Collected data
━━━
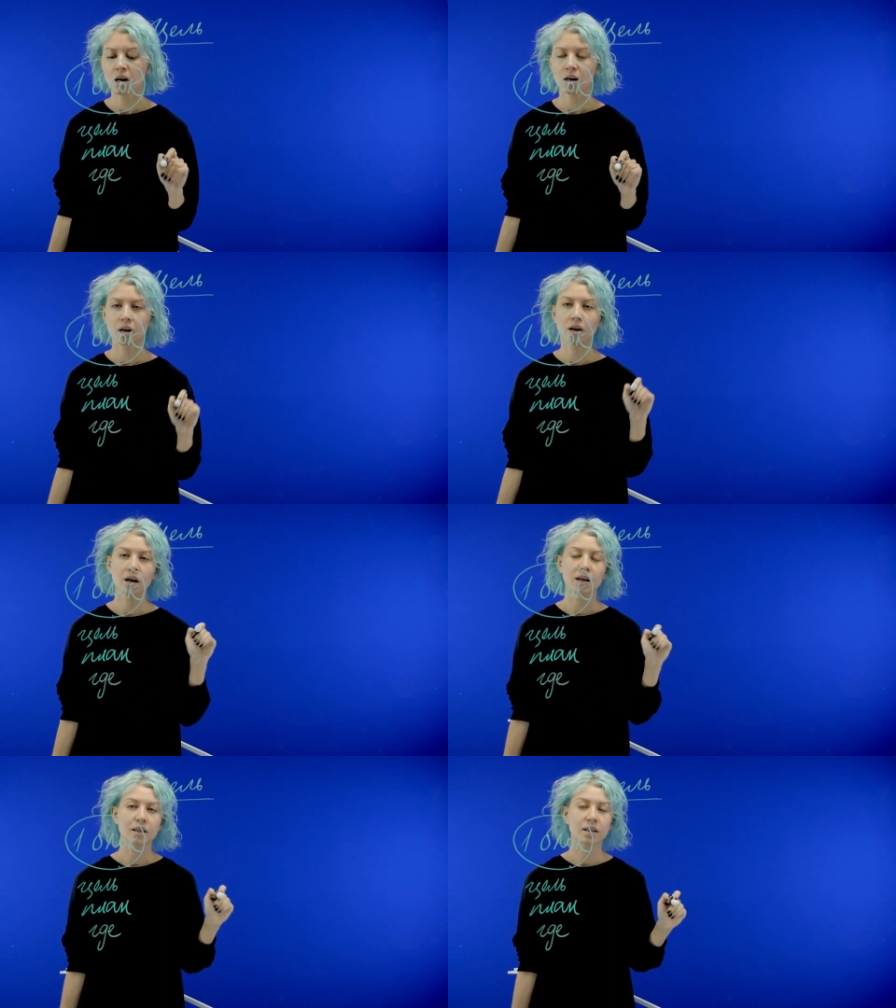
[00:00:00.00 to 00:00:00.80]

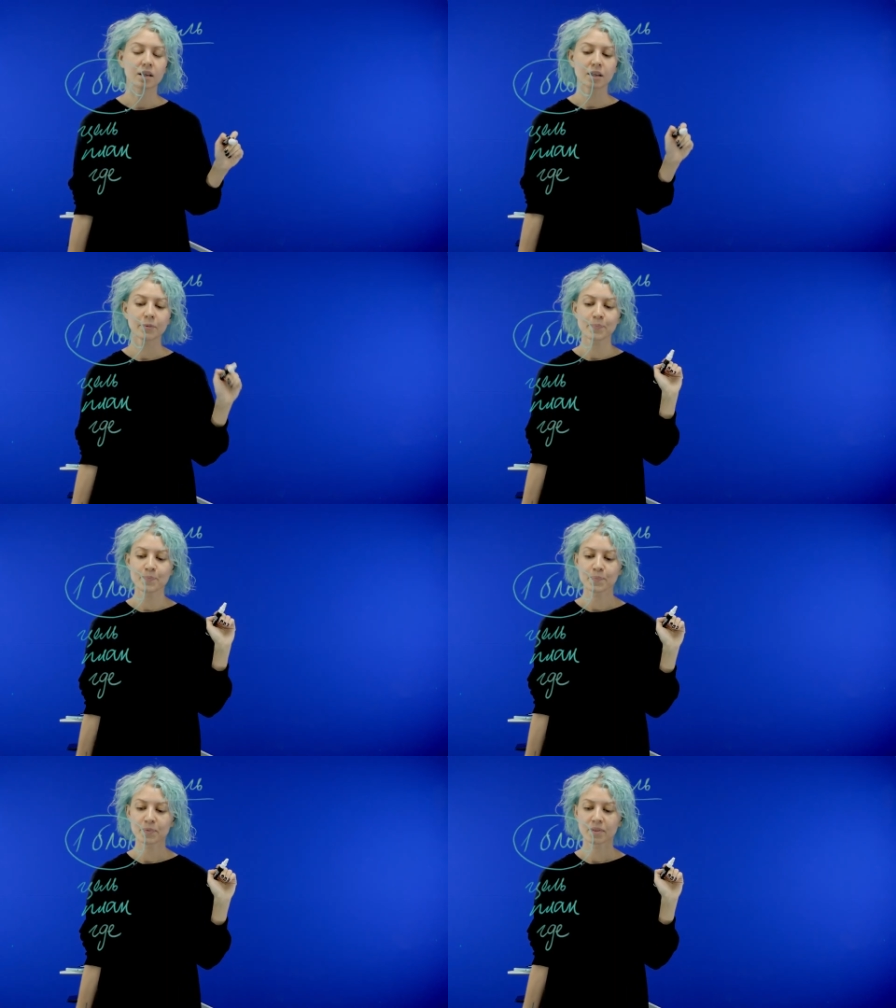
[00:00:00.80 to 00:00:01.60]
А, и
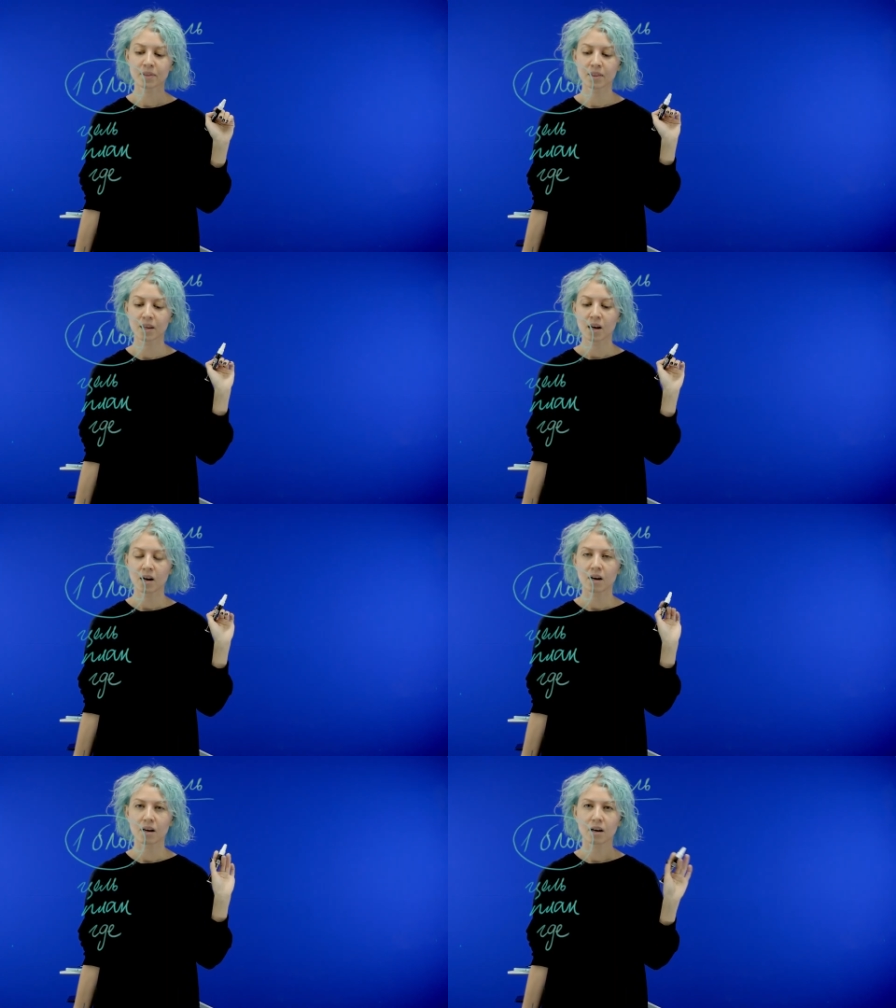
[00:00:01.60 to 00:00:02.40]

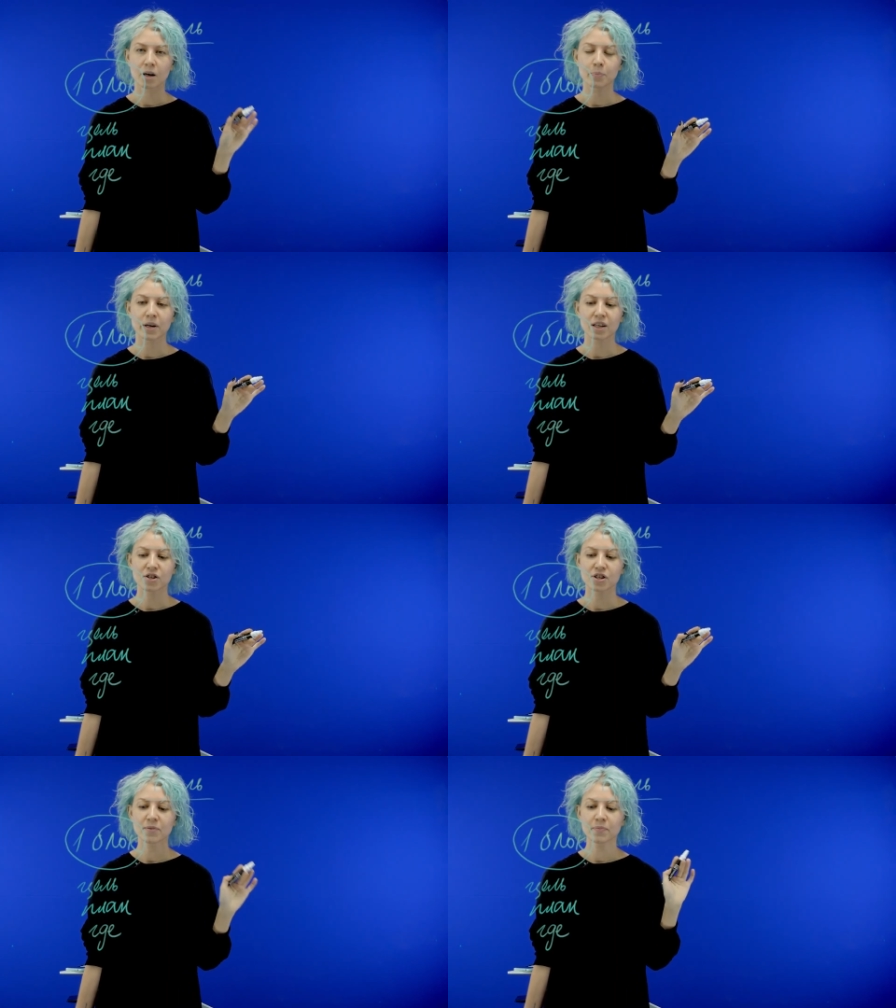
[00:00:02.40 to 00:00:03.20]
а,
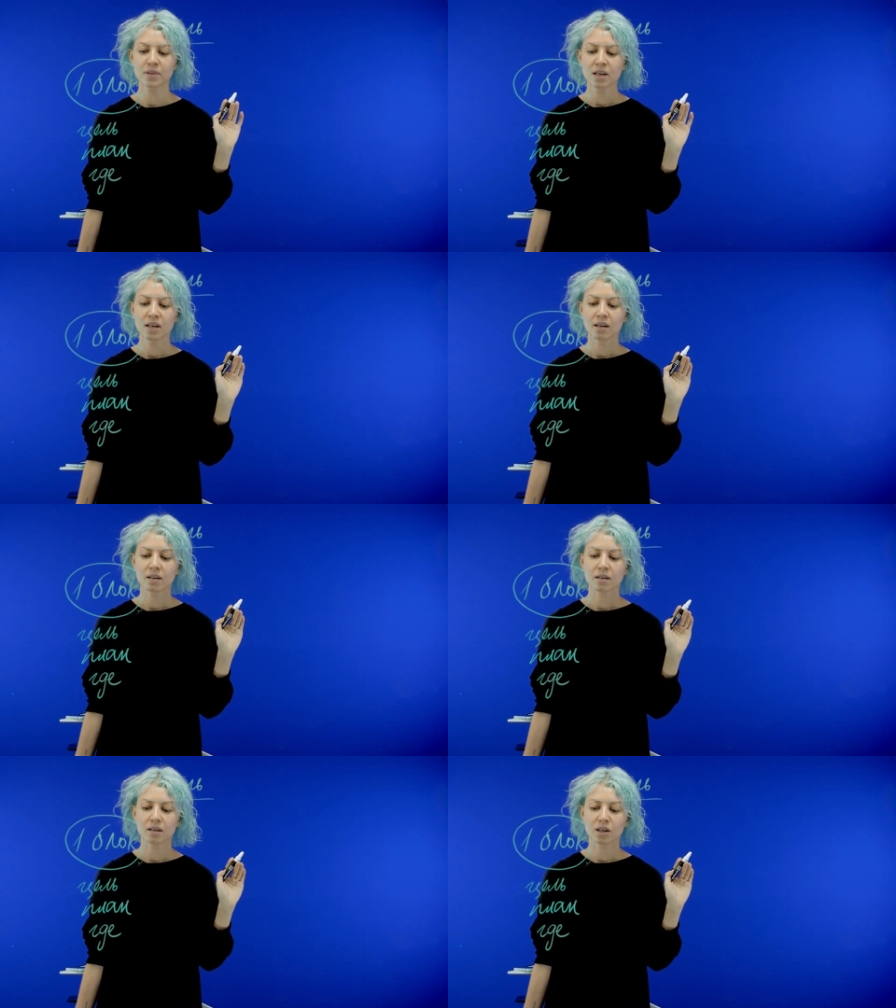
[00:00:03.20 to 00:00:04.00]
опять же,
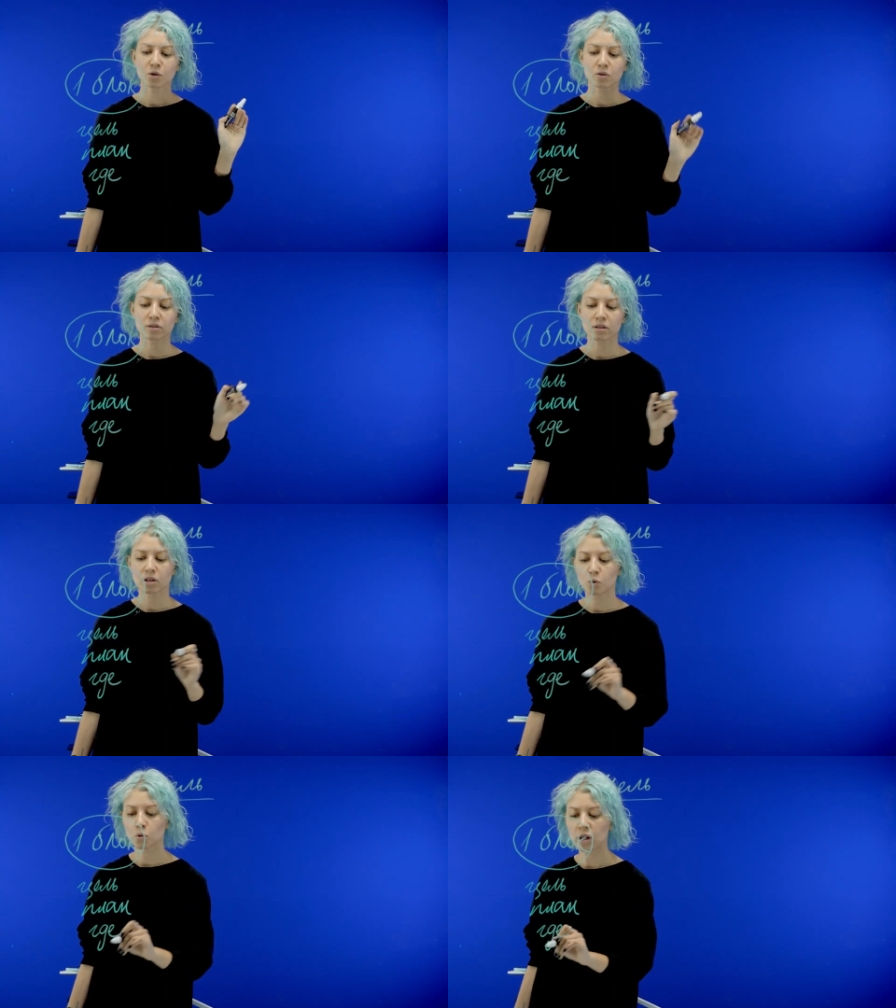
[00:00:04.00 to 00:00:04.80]
а,
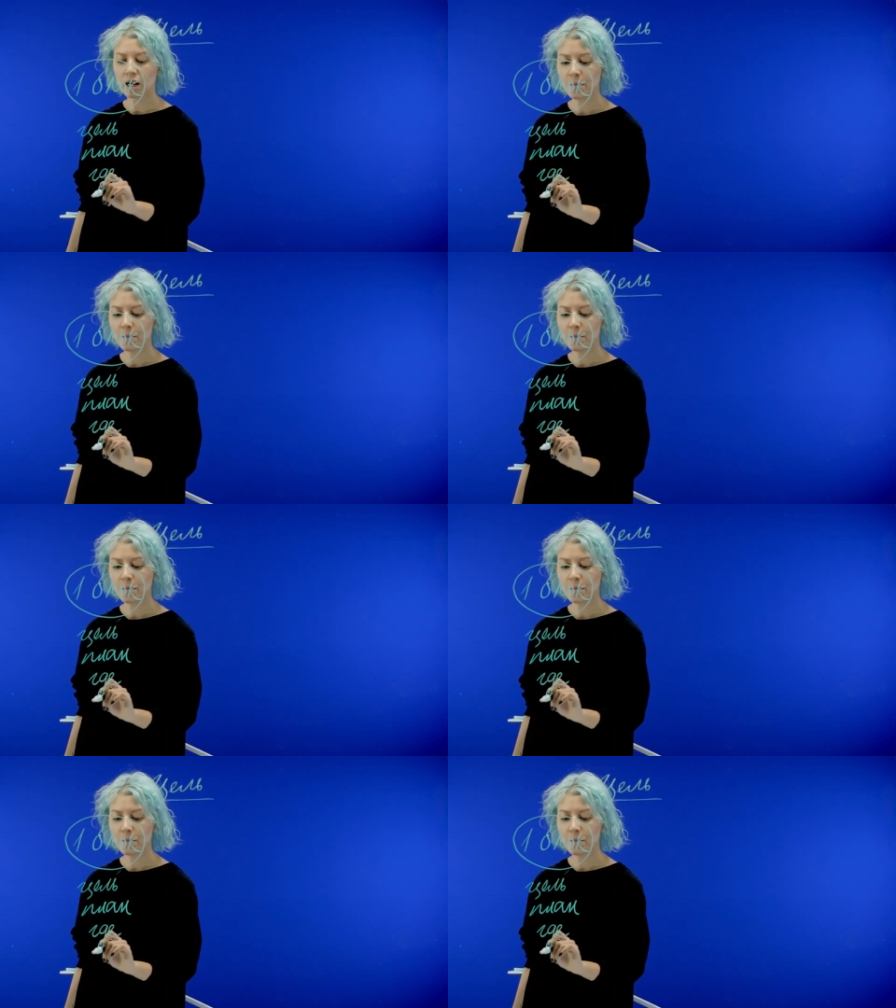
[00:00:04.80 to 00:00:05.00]
куда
━━━
Give the data again exactly as it appears, but without any images.

[00:00:00.00 to 00:00:00.80]

[00:00:00.80 to 00:00:01.60]
А, и
[00:00:01.60 to 00:00:02.40]

[00:00:02.40 to 00:00:03.20]
а,
[00:00:03.20 to 00:00:04.00]
опять же,
[00:00:04.00 to 00:00:04.80]
а,
[00:00:04.80 to 00:00:05.00]
куда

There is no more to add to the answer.